• Aim of the exercise
All records after this line are to be returned verbatim.

• Stored items
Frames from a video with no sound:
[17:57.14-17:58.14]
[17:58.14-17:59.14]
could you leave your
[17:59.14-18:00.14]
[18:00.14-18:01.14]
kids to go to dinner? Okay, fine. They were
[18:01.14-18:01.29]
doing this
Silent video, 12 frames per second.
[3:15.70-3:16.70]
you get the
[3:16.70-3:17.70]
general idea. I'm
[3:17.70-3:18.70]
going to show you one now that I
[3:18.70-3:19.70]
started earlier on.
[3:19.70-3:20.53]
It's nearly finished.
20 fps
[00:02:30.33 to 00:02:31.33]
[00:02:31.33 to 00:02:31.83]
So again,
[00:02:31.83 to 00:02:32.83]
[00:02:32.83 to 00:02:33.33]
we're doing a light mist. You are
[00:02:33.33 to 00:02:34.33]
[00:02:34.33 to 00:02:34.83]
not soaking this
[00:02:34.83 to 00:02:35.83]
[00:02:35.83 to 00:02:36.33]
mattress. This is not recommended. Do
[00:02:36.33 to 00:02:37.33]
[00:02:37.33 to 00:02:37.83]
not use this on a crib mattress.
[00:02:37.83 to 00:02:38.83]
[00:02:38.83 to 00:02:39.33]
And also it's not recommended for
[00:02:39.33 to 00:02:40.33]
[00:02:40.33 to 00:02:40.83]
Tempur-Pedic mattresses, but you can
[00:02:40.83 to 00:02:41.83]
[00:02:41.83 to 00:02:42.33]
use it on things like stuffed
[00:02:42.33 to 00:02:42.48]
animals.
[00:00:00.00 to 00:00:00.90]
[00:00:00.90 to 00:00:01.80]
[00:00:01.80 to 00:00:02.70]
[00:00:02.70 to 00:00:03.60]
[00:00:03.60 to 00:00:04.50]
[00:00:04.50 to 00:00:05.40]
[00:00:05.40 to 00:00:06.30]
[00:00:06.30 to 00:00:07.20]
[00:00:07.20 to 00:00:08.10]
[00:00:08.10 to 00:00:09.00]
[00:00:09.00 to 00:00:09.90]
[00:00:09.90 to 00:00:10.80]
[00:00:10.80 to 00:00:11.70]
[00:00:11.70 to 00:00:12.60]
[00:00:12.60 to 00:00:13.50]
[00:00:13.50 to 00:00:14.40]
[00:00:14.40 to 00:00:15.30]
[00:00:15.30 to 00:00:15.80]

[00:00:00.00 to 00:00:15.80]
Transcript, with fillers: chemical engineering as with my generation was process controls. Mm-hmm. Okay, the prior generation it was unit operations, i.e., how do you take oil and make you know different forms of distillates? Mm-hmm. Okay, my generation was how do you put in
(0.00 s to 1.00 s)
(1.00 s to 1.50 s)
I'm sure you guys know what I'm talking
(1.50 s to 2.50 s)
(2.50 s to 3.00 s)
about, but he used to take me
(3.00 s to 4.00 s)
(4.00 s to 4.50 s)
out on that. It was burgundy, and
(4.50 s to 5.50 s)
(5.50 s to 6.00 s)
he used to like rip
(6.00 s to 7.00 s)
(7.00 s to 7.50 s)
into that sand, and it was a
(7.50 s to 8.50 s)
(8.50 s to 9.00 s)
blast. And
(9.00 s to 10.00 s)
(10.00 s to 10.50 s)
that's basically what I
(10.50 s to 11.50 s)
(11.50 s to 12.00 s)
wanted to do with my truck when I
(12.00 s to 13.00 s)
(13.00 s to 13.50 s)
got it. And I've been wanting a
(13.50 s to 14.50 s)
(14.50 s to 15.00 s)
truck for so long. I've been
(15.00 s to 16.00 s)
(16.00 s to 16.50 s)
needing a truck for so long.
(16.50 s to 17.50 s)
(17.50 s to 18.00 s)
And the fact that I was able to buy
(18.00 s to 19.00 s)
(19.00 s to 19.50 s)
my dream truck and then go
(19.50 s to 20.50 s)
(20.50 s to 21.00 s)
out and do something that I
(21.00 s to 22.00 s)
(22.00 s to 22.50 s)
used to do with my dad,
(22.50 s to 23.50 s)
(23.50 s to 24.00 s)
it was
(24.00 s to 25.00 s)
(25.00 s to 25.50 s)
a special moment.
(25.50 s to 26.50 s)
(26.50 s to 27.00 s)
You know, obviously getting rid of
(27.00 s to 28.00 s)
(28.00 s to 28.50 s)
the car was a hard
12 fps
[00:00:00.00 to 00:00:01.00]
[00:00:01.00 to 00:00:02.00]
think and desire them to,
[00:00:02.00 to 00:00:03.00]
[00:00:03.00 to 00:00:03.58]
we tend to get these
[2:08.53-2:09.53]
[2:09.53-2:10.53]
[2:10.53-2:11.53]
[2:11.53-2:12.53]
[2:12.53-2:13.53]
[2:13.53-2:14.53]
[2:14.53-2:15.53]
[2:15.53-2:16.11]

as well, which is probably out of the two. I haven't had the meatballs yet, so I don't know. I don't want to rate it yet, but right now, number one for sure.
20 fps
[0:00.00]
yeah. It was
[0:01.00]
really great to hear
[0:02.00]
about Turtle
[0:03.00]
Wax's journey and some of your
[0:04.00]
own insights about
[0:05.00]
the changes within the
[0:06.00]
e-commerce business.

• Exercise solution
Frames from a video with no sound:
[17:57.14-17:58.14]
[17:58.14-17:59.14]
could you leave your
[17:59.14-18:00.14]
[18:00.14-18:01.14]
kids to go to dinner? Okay, fine. They were
[18:01.14-18:01.29]
doing this
Silent video, 12 frames per second.
[3:15.70-3:16.70]
you get the
[3:16.70-3:17.70]
general idea. I'm
[3:17.70-3:18.70]
going to show you one now that I
[3:18.70-3:19.70]
started earlier on.
[3:19.70-3:20.53]
It's nearly finished.
20 fps
[00:02:30.33 to 00:02:31.33]
[00:02:31.33 to 00:02:31.83]
So again,
[00:02:31.83 to 00:02:32.83]
[00:02:32.83 to 00:02:33.33]
we're doing a light mist. You are
[00:02:33.33 to 00:02:34.33]
[00:02:34.33 to 00:02:34.83]
not soaking this
[00:02:34.83 to 00:02:35.83]
[00:02:35.83 to 00:02:36.33]
mattress. This is not recommended. Do
[00:02:36.33 to 00:02:37.33]
[00:02:37.33 to 00:02:37.83]
not use this on a crib mattress.
[00:02:37.83 to 00:02:38.83]
[00:02:38.83 to 00:02:39.33]
And also it's not recommended for
[00:02:39.33 to 00:02:40.33]
[00:02:40.33 to 00:02:40.83]
Tempur-Pedic mattresses, but you can
[00:02:40.83 to 00:02:41.83]
[00:02:41.83 to 00:02:42.33]
use it on things like stuffed
[00:02:42.33 to 00:02:42.48]
animals.
[00:00:00.00 to 00:00:00.90]
[00:00:00.90 to 00:00:01.80]
[00:00:01.80 to 00:00:02.70]
[00:00:02.70 to 00:00:03.60]
[00:00:03.60 to 00:00:04.50]
[00:00:04.50 to 00:00:05.40]
[00:00:05.40 to 00:00:06.30]
[00:00:06.30 to 00:00:07.20]
[00:00:07.20 to 00:00:08.10]
[00:00:08.10 to 00:00:09.00]
[00:00:09.00 to 00:00:09.90]
[00:00:09.90 to 00:00:10.80]
[00:00:10.80 to 00:00:11.70]
[00:00:11.70 to 00:00:12.60]
[00:00:12.60 to 00:00:13.50]
[00:00:13.50 to 00:00:14.40]
[00:00:14.40 to 00:00:15.30]
[00:00:15.30 to 00:00:15.80]

[00:00:00.00 to 00:00:15.80]
Transcript, with fillers: chemical engineering as with my generation was process controls. Mm-hmm. Okay, the prior generation it was unit operations, i.e., how do you take oil and make you know different forms of distillates? Mm-hmm. Okay, my generation was how do you put in
(0.00 s to 1.00 s)
(1.00 s to 1.50 s)
I'm sure you guys know what I'm talking
(1.50 s to 2.50 s)
(2.50 s to 3.00 s)
about, but he used to take me
(3.00 s to 4.00 s)
(4.00 s to 4.50 s)
out on that. It was burgundy, and
(4.50 s to 5.50 s)
(5.50 s to 6.00 s)
he used to like rip
(6.00 s to 7.00 s)
(7.00 s to 7.50 s)
into that sand, and it was a
(7.50 s to 8.50 s)
(8.50 s to 9.00 s)
blast. And
(9.00 s to 10.00 s)
(10.00 s to 10.50 s)
that's basically what I
(10.50 s to 11.50 s)
(11.50 s to 12.00 s)
wanted to do with my truck when I
(12.00 s to 13.00 s)
(13.00 s to 13.50 s)
got it. And I've been wanting a
(13.50 s to 14.50 s)
(14.50 s to 15.00 s)
truck for so long. I've been
(15.00 s to 16.00 s)
(16.00 s to 16.50 s)
needing a truck for so long.
(16.50 s to 17.50 s)
(17.50 s to 18.00 s)
And the fact that I was able to buy
(18.00 s to 19.00 s)
(19.00 s to 19.50 s)
my dream truck and then go
(19.50 s to 20.50 s)
(20.50 s to 21.00 s)
out and do something that I
(21.00 s to 22.00 s)
(22.00 s to 22.50 s)
used to do with my dad,
(22.50 s to 23.50 s)
(23.50 s to 24.00 s)
it was
(24.00 s to 25.00 s)
(25.00 s to 25.50 s)
a special moment.
(25.50 s to 26.50 s)
(26.50 s to 27.00 s)
You know, obviously getting rid of
(27.00 s to 28.00 s)
(28.00 s to 28.50 s)
the car was a hard
12 fps
[00:00:00.00 to 00:00:01.00]
[00:00:01.00 to 00:00:02.00]
think and desire them to,
[00:00:02.00 to 00:00:03.00]
[00:00:03.00 to 00:00:03.58]
we tend to get these
[2:08.53-2:09.53]
[2:09.53-2:10.53]
[2:10.53-2:11.53]
[2:11.53-2:12.53]
[2:12.53-2:13.53]
[2:13.53-2:14.53]
[2:14.53-2:15.53]
[2:15.53-2:16.11]

as well, which is probably out of the two. I haven't had the meatballs yet, so I don't know. I don't want to rate it yet, but right now, number one for sure.
20 fps
[0:00.00]
yeah. It was
[0:01.00]
really great to hear
[0:02.00]
about Turtle
[0:03.00]
Wax's journey and some of your
[0:04.00]
own insights about
[0:05.00]
the changes within the
[0:06.00]
e-commerce business.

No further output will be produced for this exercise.